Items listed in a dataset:
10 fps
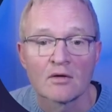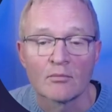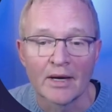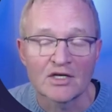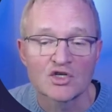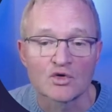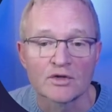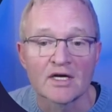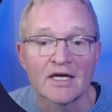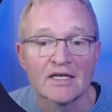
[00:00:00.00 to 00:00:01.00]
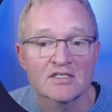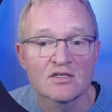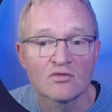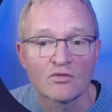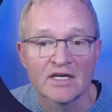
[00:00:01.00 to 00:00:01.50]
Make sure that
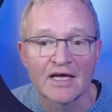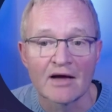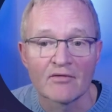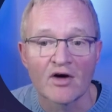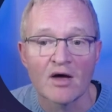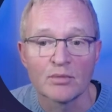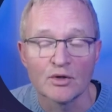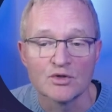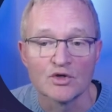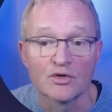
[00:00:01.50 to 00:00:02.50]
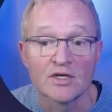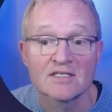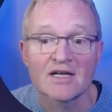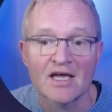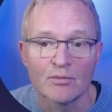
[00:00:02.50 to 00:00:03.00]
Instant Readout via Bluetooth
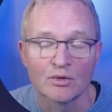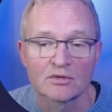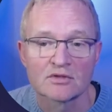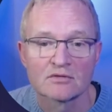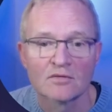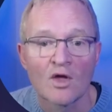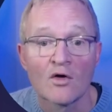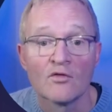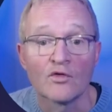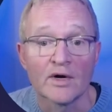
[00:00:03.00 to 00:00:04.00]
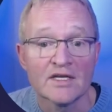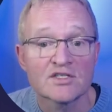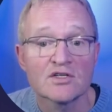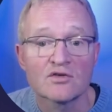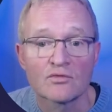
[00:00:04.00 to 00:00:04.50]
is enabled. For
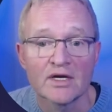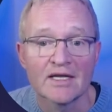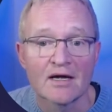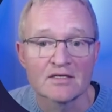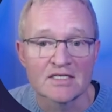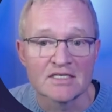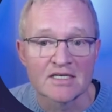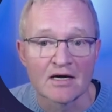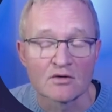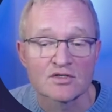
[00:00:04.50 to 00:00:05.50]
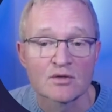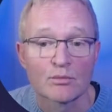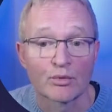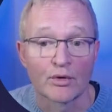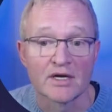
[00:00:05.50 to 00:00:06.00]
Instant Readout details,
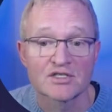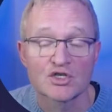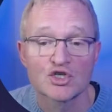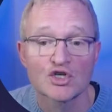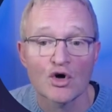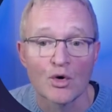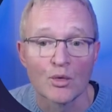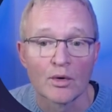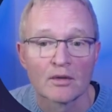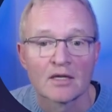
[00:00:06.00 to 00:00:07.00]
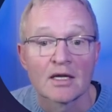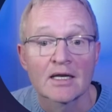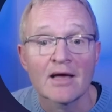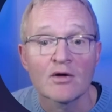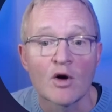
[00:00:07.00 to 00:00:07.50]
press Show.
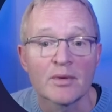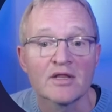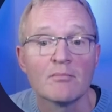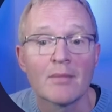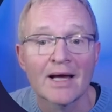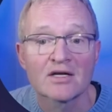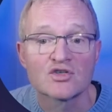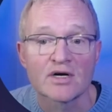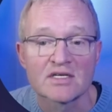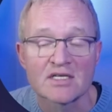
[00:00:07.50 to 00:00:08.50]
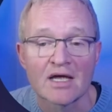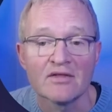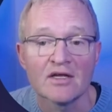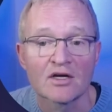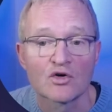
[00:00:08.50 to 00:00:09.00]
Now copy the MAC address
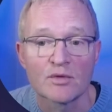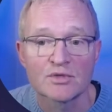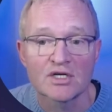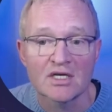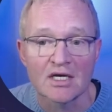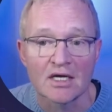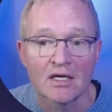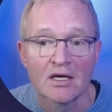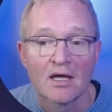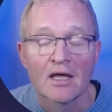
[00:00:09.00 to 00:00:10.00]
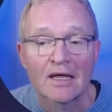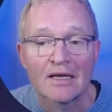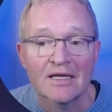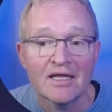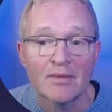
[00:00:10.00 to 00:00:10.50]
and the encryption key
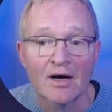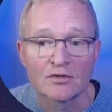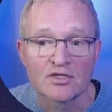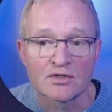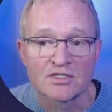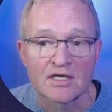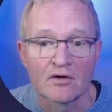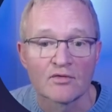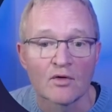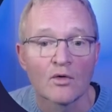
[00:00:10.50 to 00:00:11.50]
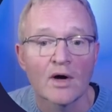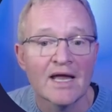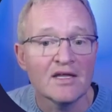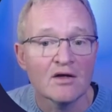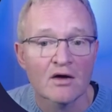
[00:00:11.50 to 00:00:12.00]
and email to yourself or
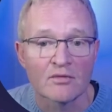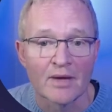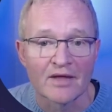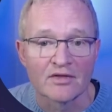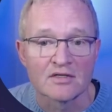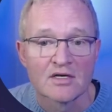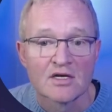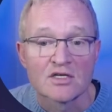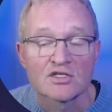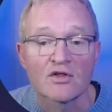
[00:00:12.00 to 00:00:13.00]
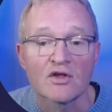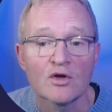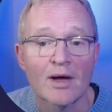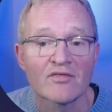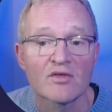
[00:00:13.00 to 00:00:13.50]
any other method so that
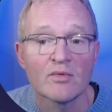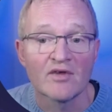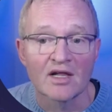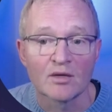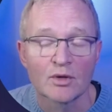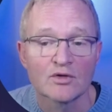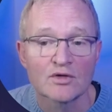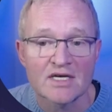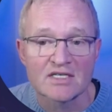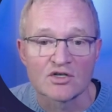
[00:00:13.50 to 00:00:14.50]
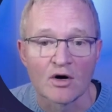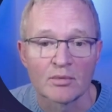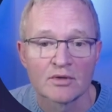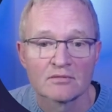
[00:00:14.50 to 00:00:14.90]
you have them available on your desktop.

- [Prompt] Repeat verbatim the lines between the start of the data and the line containing "[00:00:13.50 to 00:00:14.50]", both ends included, omitting all pictures.

- [Response]
10 fps
[00:00:00.00 to 00:00:01.00]
[00:00:01.00 to 00:00:01.50]
Make sure that
[00:00:01.50 to 00:00:02.50]
[00:00:02.50 to 00:00:03.00]
Instant Readout via Bluetooth
[00:00:03.00 to 00:00:04.00]
[00:00:04.00 to 00:00:04.50]
is enabled. For
[00:00:04.50 to 00:00:05.50]
[00:00:05.50 to 00:00:06.00]
Instant Readout details,
[00:00:06.00 to 00:00:07.00]
[00:00:07.00 to 00:00:07.50]
press Show.
[00:00:07.50 to 00:00:08.50]
[00:00:08.50 to 00:00:09.00]
Now copy the MAC address
[00:00:09.00 to 00:00:10.00]
[00:00:10.00 to 00:00:10.50]
and the encryption key
[00:00:10.50 to 00:00:11.50]
[00:00:11.50 to 00:00:12.00]
and email to yourself or
[00:00:12.00 to 00:00:13.00]
[00:00:13.00 to 00:00:13.50]
any other method so that
[00:00:13.50 to 00:00:14.50]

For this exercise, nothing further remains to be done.